Peterson might be getting up there in age and have a lot of tread on those tires, but he is more than capable of 300-plus rush attempts throughout the duration of the season.
4. Cordarrelle Patterson and Co.
This second-year receiver is set to break out big time in 2014. When given an opportunity as a rookie, Patterson showed that he can be a big-time playmaker with the ball in his hands.
According to Pro Football Focus (subscription required), Patterson caught 63 percent of the balls thrown in his direction last season and only dropped five passes on 72 targets. Patterson picked up his production down the stretch, putting up 24 receptions in his final six games last season. If he can take that next step, especially down the field, Bridgewater will immediately find himself in tune with a true No. 1 receiver.
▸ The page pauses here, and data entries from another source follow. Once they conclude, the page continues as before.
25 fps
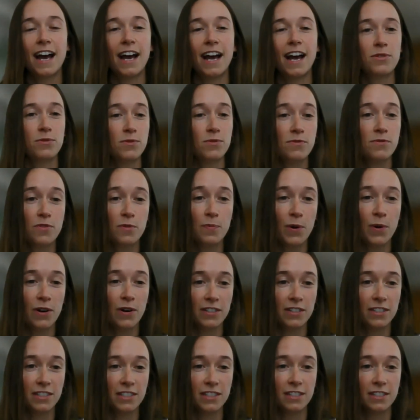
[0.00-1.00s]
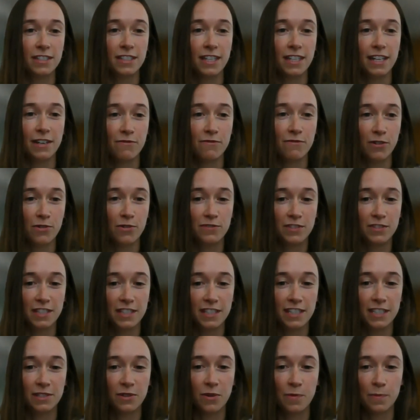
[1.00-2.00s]
and all of the partners involved
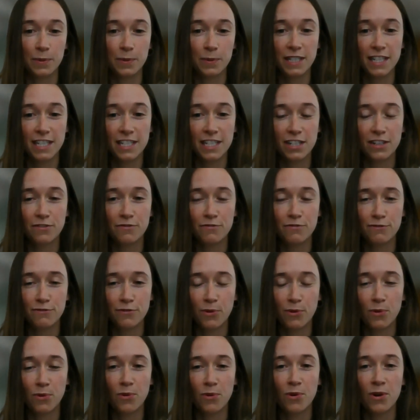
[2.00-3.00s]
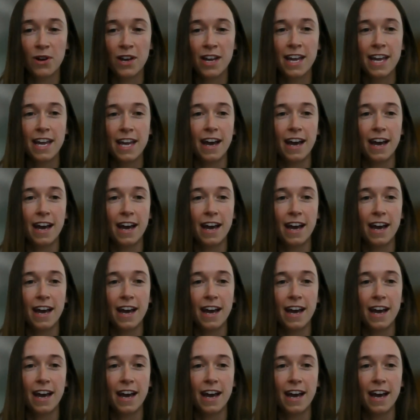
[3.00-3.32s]
in this competition for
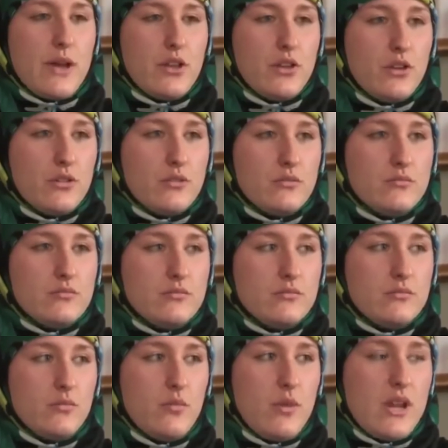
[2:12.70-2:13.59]
quite a lot mm
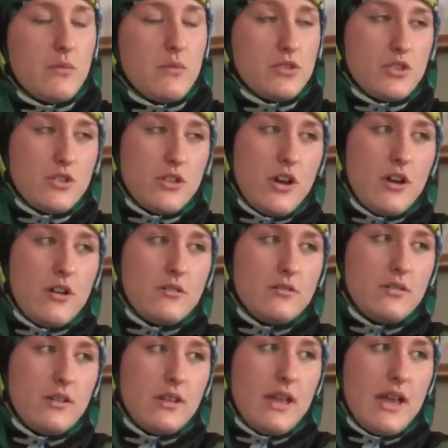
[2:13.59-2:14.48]
-hmm. when I was younger.
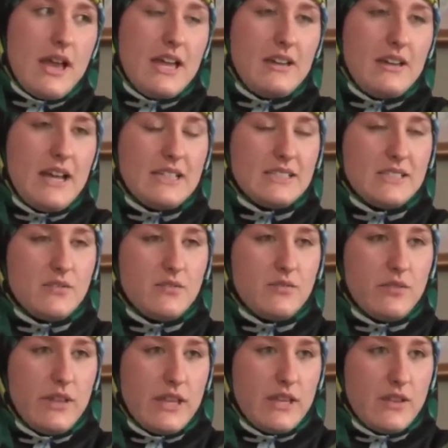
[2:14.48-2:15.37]
And as
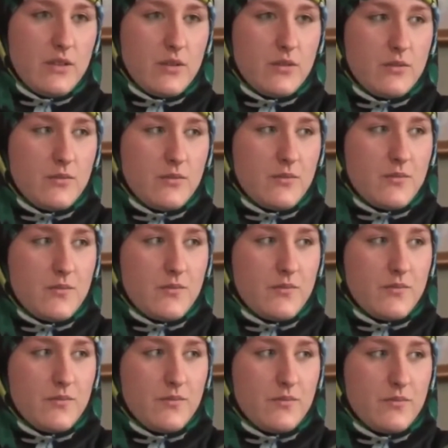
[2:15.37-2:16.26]
of like. Did you used to
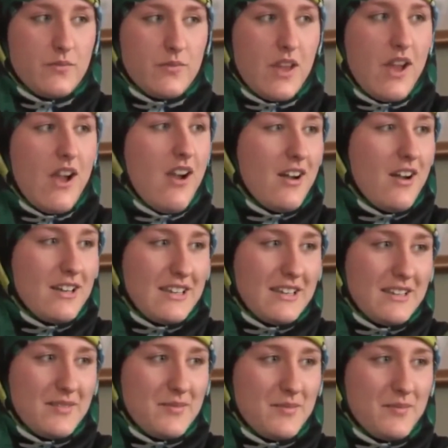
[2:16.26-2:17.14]
drink? Ah, uh -huh,
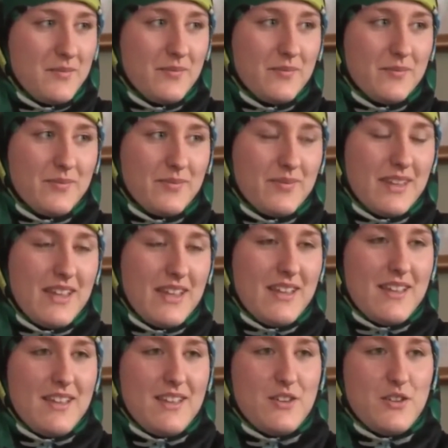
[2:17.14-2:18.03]
yeah. Mm -hmm.
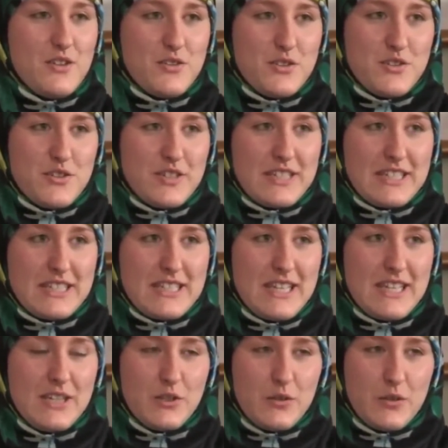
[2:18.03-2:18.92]
Used to drink
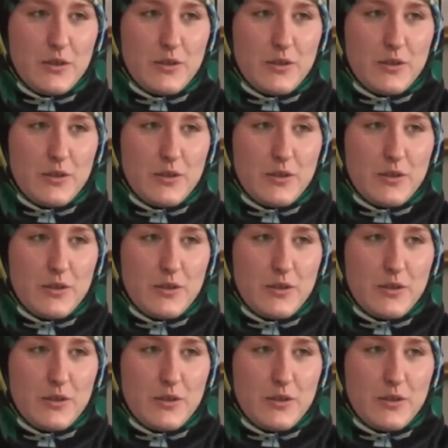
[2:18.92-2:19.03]
and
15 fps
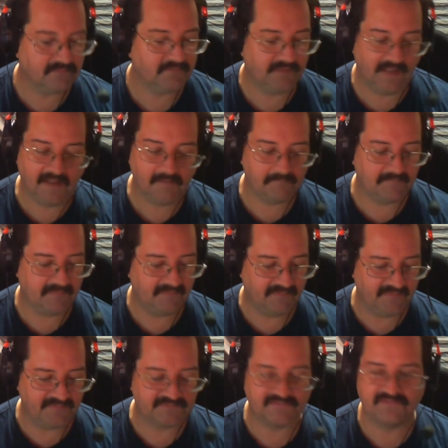Yeah,
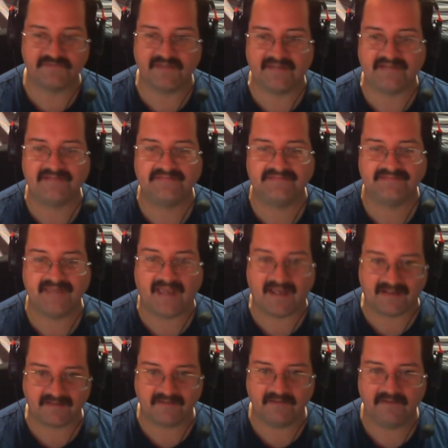this is
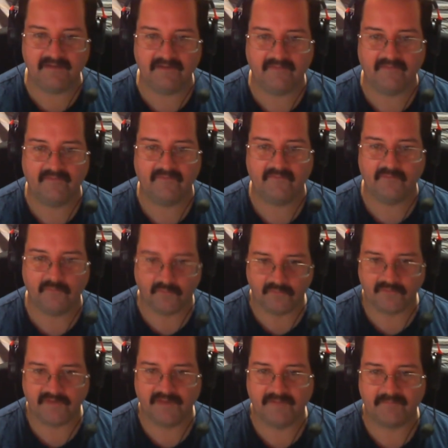exactly
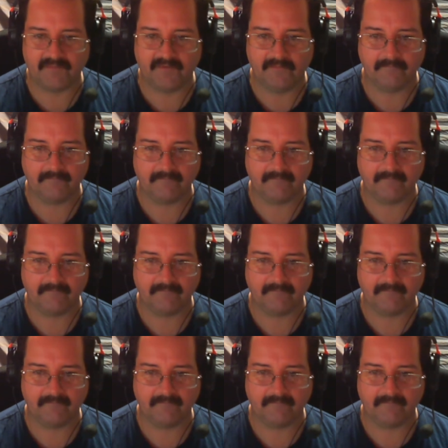Doorkeeper.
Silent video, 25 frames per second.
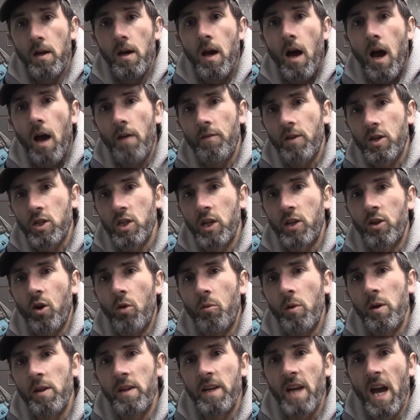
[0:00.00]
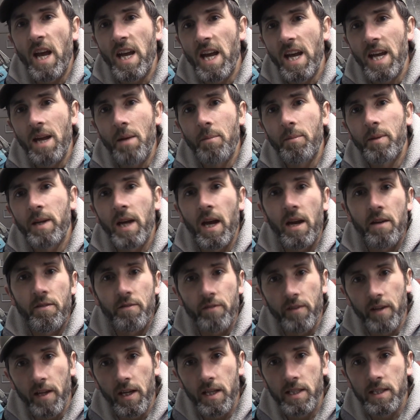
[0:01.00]
I've actually gone with the AEM kit
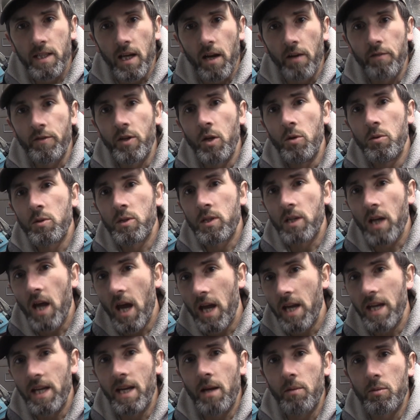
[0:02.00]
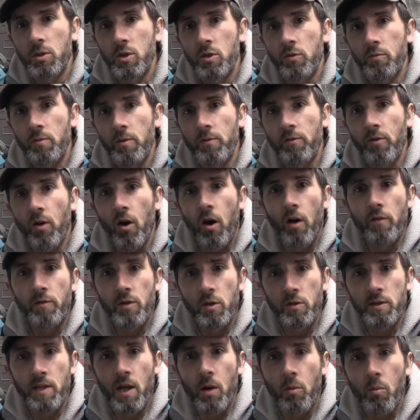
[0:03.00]
for this. I've used AEM stuff before. I've
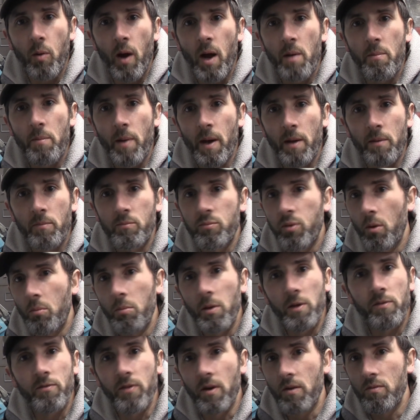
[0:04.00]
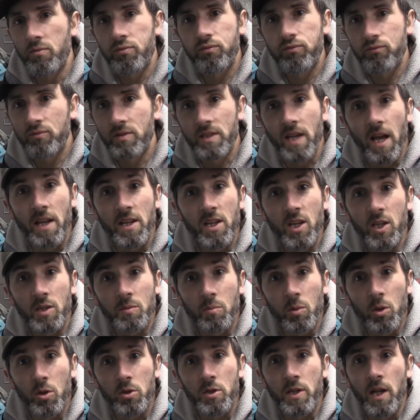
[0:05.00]
used their wideband probably for 10 years
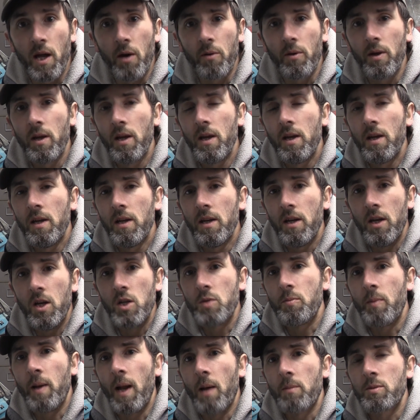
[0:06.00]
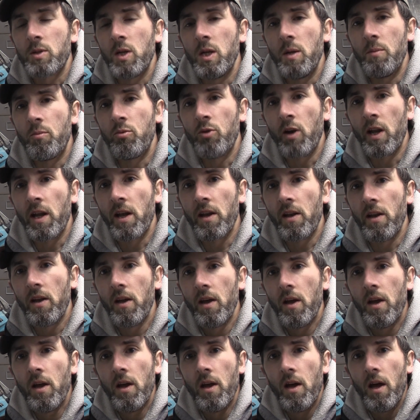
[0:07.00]
plus now, and it's been absolutely brilliant.
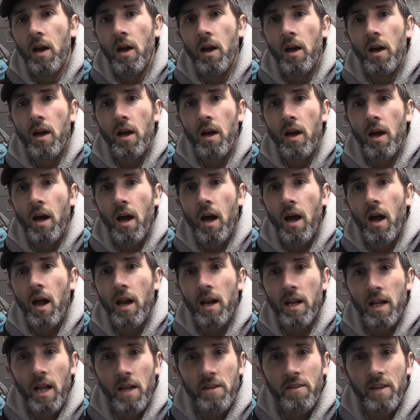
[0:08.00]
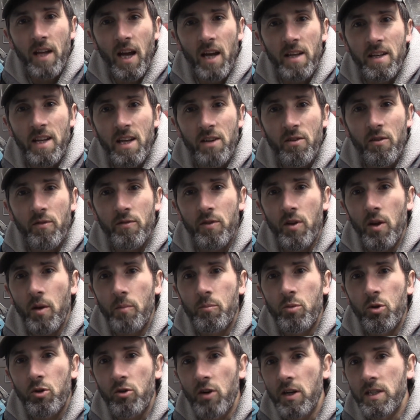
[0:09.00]
And I like the idea of the
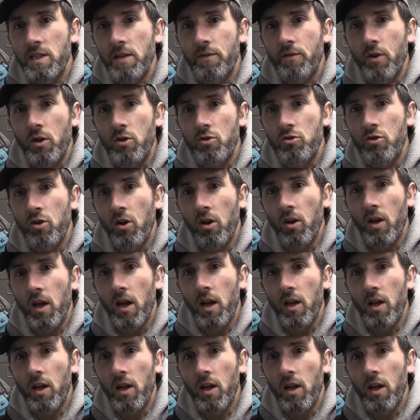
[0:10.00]
progressive controller.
Outside of Patterson, the Vikings have some other solid options in the passing game. Greg Jennings will move to the slot when they go to a three-wide set, which will line him up against a lesser cornerback than what we have seen in the past. As the ultimate possession receiver, Jennings can provide Bridgewater with a consistent target on third down. Kyle Rudolph is yet another intriguing option here. The former Pro Bowler put up 30 receptions in an injury-plagued 2013 campaign that saw him suit up for just eight games. He’s a big-bodied option that, along with Jennings, can help out on third down.
5. Norv Turner
The original Quarterback Whisperer, Turner has worked wonders with some of the most-heralded young quarterbacks in the NFL throughout the years. Starting with Troy Aikman over a quarter century ago, Turner knows full well what it takes to help a quarterback be successful early in his career.
He has also worked with the likes of Alex Smith and Philip Rivers, among others. Before you crack jokes about Smith’s early-career struggles, it’s important to note that his best season prior to Jim Harbaugh taking over in San Francisco came with Turner as the 49ers offensive coordinator.
It’s not necessarily a sound decision to start a rookie quarterback in any situation. Common logic suggests that young quarterbacks are better off sitting a year or two before taking over.
With that said, situations arise every once in a while where a young quarterback has an ability to succeed out of the gate. We have seen this with Russell Wilson, Robert Griffin III and Andrew Luck in recent seasons. Outside of Luck, there is one commonality between these quarterbacks. They have had solid supporting casts to rely on and didn’t need to be much more than game managers when all was said and done.
As you can see above, Bridgewater is in that type of situation. Should the Vikings decide that he gives them the best short-term chance at success while not impacting his progression as a quarterback long term, Bridgewater should be able to put up a pretty good rookie campaign.